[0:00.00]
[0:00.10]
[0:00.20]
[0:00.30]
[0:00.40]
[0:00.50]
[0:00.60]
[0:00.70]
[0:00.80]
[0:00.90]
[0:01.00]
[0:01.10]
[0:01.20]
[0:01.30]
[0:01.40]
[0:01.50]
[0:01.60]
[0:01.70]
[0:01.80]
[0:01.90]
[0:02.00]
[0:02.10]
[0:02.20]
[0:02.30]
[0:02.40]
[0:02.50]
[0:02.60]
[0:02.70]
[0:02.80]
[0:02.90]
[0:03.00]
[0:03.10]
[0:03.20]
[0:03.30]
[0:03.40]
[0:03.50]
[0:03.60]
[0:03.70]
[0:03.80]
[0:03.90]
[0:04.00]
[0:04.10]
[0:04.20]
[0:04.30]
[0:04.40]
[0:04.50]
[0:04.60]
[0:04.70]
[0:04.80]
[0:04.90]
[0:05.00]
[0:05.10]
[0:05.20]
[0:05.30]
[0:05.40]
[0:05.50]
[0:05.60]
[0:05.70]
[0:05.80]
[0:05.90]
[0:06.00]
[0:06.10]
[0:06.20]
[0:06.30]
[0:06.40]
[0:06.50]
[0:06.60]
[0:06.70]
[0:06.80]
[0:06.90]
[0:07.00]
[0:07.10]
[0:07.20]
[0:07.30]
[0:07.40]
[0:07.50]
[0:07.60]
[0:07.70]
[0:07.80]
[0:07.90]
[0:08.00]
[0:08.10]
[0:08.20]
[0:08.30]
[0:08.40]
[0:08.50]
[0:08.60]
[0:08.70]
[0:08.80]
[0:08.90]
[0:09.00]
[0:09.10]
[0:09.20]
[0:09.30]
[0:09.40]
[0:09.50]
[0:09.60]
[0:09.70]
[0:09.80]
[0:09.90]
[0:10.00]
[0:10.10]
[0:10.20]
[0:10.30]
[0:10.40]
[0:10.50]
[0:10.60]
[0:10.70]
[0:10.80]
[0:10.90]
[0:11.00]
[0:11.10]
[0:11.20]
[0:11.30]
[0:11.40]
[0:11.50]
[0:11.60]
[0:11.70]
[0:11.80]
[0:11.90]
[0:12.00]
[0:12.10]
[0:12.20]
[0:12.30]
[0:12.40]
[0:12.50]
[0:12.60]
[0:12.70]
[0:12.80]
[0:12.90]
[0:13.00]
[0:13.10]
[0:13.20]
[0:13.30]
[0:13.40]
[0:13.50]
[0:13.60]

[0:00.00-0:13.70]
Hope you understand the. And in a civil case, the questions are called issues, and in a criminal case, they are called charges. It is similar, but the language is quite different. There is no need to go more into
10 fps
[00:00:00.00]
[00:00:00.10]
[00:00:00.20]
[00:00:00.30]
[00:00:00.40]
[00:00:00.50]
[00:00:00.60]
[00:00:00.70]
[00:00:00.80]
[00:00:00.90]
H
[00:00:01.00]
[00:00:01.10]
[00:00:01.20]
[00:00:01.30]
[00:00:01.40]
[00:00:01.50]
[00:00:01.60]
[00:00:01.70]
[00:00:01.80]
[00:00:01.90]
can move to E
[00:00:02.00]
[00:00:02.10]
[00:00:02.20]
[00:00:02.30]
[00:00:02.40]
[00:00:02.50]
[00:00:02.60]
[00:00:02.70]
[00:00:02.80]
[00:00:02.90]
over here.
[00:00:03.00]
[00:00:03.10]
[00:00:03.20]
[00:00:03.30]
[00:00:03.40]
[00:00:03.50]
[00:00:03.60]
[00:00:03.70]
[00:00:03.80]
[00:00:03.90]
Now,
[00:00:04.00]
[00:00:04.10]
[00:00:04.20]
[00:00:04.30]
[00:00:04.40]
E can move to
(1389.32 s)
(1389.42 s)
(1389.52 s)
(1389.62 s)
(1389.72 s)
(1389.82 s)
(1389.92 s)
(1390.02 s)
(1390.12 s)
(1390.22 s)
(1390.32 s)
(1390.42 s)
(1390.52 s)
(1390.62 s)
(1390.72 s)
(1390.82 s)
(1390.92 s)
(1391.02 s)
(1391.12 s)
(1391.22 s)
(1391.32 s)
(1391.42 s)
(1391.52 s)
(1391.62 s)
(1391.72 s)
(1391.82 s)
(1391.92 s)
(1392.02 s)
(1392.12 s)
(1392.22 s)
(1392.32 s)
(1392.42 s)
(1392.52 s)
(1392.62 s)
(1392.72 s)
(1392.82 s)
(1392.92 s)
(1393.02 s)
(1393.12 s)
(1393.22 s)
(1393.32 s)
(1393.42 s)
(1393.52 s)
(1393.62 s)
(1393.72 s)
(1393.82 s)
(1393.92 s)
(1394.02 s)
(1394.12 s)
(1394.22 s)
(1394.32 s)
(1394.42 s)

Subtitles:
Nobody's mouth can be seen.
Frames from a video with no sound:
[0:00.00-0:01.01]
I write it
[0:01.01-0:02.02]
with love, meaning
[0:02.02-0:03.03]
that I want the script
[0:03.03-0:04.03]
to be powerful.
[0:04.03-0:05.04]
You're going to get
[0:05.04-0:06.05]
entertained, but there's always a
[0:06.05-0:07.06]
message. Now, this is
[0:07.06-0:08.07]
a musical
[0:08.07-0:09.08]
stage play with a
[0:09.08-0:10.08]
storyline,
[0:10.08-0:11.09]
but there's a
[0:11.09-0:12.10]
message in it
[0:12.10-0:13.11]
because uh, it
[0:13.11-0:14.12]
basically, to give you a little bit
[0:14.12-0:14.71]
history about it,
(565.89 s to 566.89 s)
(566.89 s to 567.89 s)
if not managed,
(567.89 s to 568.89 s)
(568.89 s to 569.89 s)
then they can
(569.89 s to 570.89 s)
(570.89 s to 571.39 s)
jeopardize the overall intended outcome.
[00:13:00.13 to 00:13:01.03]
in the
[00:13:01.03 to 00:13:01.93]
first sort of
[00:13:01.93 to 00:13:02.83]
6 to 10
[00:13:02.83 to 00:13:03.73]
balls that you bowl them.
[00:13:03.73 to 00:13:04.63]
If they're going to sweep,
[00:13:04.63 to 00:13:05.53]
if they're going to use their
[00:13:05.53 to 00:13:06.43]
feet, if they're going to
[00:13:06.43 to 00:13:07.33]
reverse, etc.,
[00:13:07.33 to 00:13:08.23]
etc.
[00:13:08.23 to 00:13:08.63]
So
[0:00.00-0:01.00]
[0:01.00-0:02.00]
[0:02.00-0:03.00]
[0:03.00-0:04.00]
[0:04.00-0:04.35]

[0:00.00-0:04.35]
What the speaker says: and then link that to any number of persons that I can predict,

▶ **Problem to solve**: Give the data again, exactly as it stands.

▶ **Answer section**:
[0:00.00]
[0:00.10]
[0:00.20]
[0:00.30]
[0:00.40]
[0:00.50]
[0:00.60]
[0:00.70]
[0:00.80]
[0:00.90]
[0:01.00]
[0:01.10]
[0:01.20]
[0:01.30]
[0:01.40]
[0:01.50]
[0:01.60]
[0:01.70]
[0:01.80]
[0:01.90]
[0:02.00]
[0:02.10]
[0:02.20]
[0:02.30]
[0:02.40]
[0:02.50]
[0:02.60]
[0:02.70]
[0:02.80]
[0:02.90]
[0:03.00]
[0:03.10]
[0:03.20]
[0:03.30]
[0:03.40]
[0:03.50]
[0:03.60]
[0:03.70]
[0:03.80]
[0:03.90]
[0:04.00]
[0:04.10]
[0:04.20]
[0:04.30]
[0:04.40]
[0:04.50]
[0:04.60]
[0:04.70]
[0:04.80]
[0:04.90]
[0:05.00]
[0:05.10]
[0:05.20]
[0:05.30]
[0:05.40]
[0:05.50]
[0:05.60]
[0:05.70]
[0:05.80]
[0:05.90]
[0:06.00]
[0:06.10]
[0:06.20]
[0:06.30]
[0:06.40]
[0:06.50]
[0:06.60]
[0:06.70]
[0:06.80]
[0:06.90]
[0:07.00]
[0:07.10]
[0:07.20]
[0:07.30]
[0:07.40]
[0:07.50]
[0:07.60]
[0:07.70]
[0:07.80]
[0:07.90]
[0:08.00]
[0:08.10]
[0:08.20]
[0:08.30]
[0:08.40]
[0:08.50]
[0:08.60]
[0:08.70]
[0:08.80]
[0:08.90]
[0:09.00]
[0:09.10]
[0:09.20]
[0:09.30]
[0:09.40]
[0:09.50]
[0:09.60]
[0:09.70]
[0:09.80]
[0:09.90]
[0:10.00]
[0:10.10]
[0:10.20]
[0:10.30]
[0:10.40]
[0:10.50]
[0:10.60]
[0:10.70]
[0:10.80]
[0:10.90]
[0:11.00]
[0:11.10]
[0:11.20]
[0:11.30]
[0:11.40]
[0:11.50]
[0:11.60]
[0:11.70]
[0:11.80]
[0:11.90]
[0:12.00]
[0:12.10]
[0:12.20]
[0:12.30]
[0:12.40]
[0:12.50]
[0:12.60]
[0:12.70]
[0:12.80]
[0:12.90]
[0:13.00]
[0:13.10]
[0:13.20]
[0:13.30]
[0:13.40]
[0:13.50]
[0:13.60]

[0:00.00-0:13.70]
Hope you understand the. And in a civil case, the questions are called issues, and in a criminal case, they are called charges. It is similar, but the language is quite different. There is no need to go more into
10 fps
[00:00:00.00]
[00:00:00.10]
[00:00:00.20]
[00:00:00.30]
[00:00:00.40]
[00:00:00.50]
[00:00:00.60]
[00:00:00.70]
[00:00:00.80]
[00:00:00.90]
H
[00:00:01.00]
[00:00:01.10]
[00:00:01.20]
[00:00:01.30]
[00:00:01.40]
[00:00:01.50]
[00:00:01.60]
[00:00:01.70]
[00:00:01.80]
[00:00:01.90]
can move to E
[00:00:02.00]
[00:00:02.10]
[00:00:02.20]
[00:00:02.30]
[00:00:02.40]
[00:00:02.50]
[00:00:02.60]
[00:00:02.70]
[00:00:02.80]
[00:00:02.90]
over here.
[00:00:03.00]
[00:00:03.10]
[00:00:03.20]
[00:00:03.30]
[00:00:03.40]
[00:00:03.50]
[00:00:03.60]
[00:00:03.70]
[00:00:03.80]
[00:00:03.90]
Now,
[00:00:04.00]
[00:00:04.10]
[00:00:04.20]
[00:00:04.30]
[00:00:04.40]
E can move to
(1389.32 s)
(1389.42 s)
(1389.52 s)
(1389.62 s)
(1389.72 s)
(1389.82 s)
(1389.92 s)
(1390.02 s)
(1390.12 s)
(1390.22 s)
(1390.32 s)
(1390.42 s)
(1390.52 s)
(1390.62 s)
(1390.72 s)
(1390.82 s)
(1390.92 s)
(1391.02 s)
(1391.12 s)
(1391.22 s)
(1391.32 s)
(1391.42 s)
(1391.52 s)
(1391.62 s)
(1391.72 s)
(1391.82 s)
(1391.92 s)
(1392.02 s)
(1392.12 s)
(1392.22 s)
(1392.32 s)
(1392.42 s)
(1392.52 s)
(1392.62 s)
(1392.72 s)
(1392.82 s)
(1392.92 s)
(1393.02 s)
(1393.12 s)
(1393.22 s)
(1393.32 s)
(1393.42 s)
(1393.52 s)
(1393.62 s)
(1393.72 s)
(1393.82 s)
(1393.92 s)
(1394.02 s)
(1394.12 s)
(1394.22 s)
(1394.32 s)
(1394.42 s)

Subtitles:
Nobody's mouth can be seen.
Frames from a video with no sound:
[0:00.00-0:01.01]
I write it
[0:01.01-0:02.02]
with love, meaning
[0:02.02-0:03.03]
that I want the script
[0:03.03-0:04.03]
to be powerful.
[0:04.03-0:05.04]
You're going to get
[0:05.04-0:06.05]
entertained, but there's always a
[0:06.05-0:07.06]
message. Now, this is
[0:07.06-0:08.07]
a musical
[0:08.07-0:09.08]
stage play with a
[0:09.08-0:10.08]
storyline,
[0:10.08-0:11.09]
but there's a
[0:11.09-0:12.10]
message in it
[0:12.10-0:13.11]
because uh, it
[0:13.11-0:14.12]
basically, to give you a little bit
[0:14.12-0:14.71]
history about it,
(565.89 s to 566.89 s)
(566.89 s to 567.89 s)
if not managed,
(567.89 s to 568.89 s)
(568.89 s to 569.89 s)
then they can
(569.89 s to 570.89 s)
(570.89 s to 571.39 s)
jeopardize the overall intended outcome.
[00:13:00.13 to 00:13:01.03]
in the
[00:13:01.03 to 00:13:01.93]
first sort of
[00:13:01.93 to 00:13:02.83]
6 to 10
[00:13:02.83 to 00:13:03.73]
balls that you bowl them.
[00:13:03.73 to 00:13:04.63]
If they're going to sweep,
[00:13:04.63 to 00:13:05.53]
if they're going to use their
[00:13:05.53 to 00:13:06.43]
feet, if they're going to
[00:13:06.43 to 00:13:07.33]
reverse, etc.,
[00:13:07.33 to 00:13:08.23]
etc.
[00:13:08.23 to 00:13:08.63]
So
[0:00.00-0:01.00]
[0:01.00-0:02.00]
[0:02.00-0:03.00]
[0:03.00-0:04.00]
[0:04.00-0:04.35]

[0:00.00-0:04.35]
What the speaker says: and then link that to any number of persons that I can predict,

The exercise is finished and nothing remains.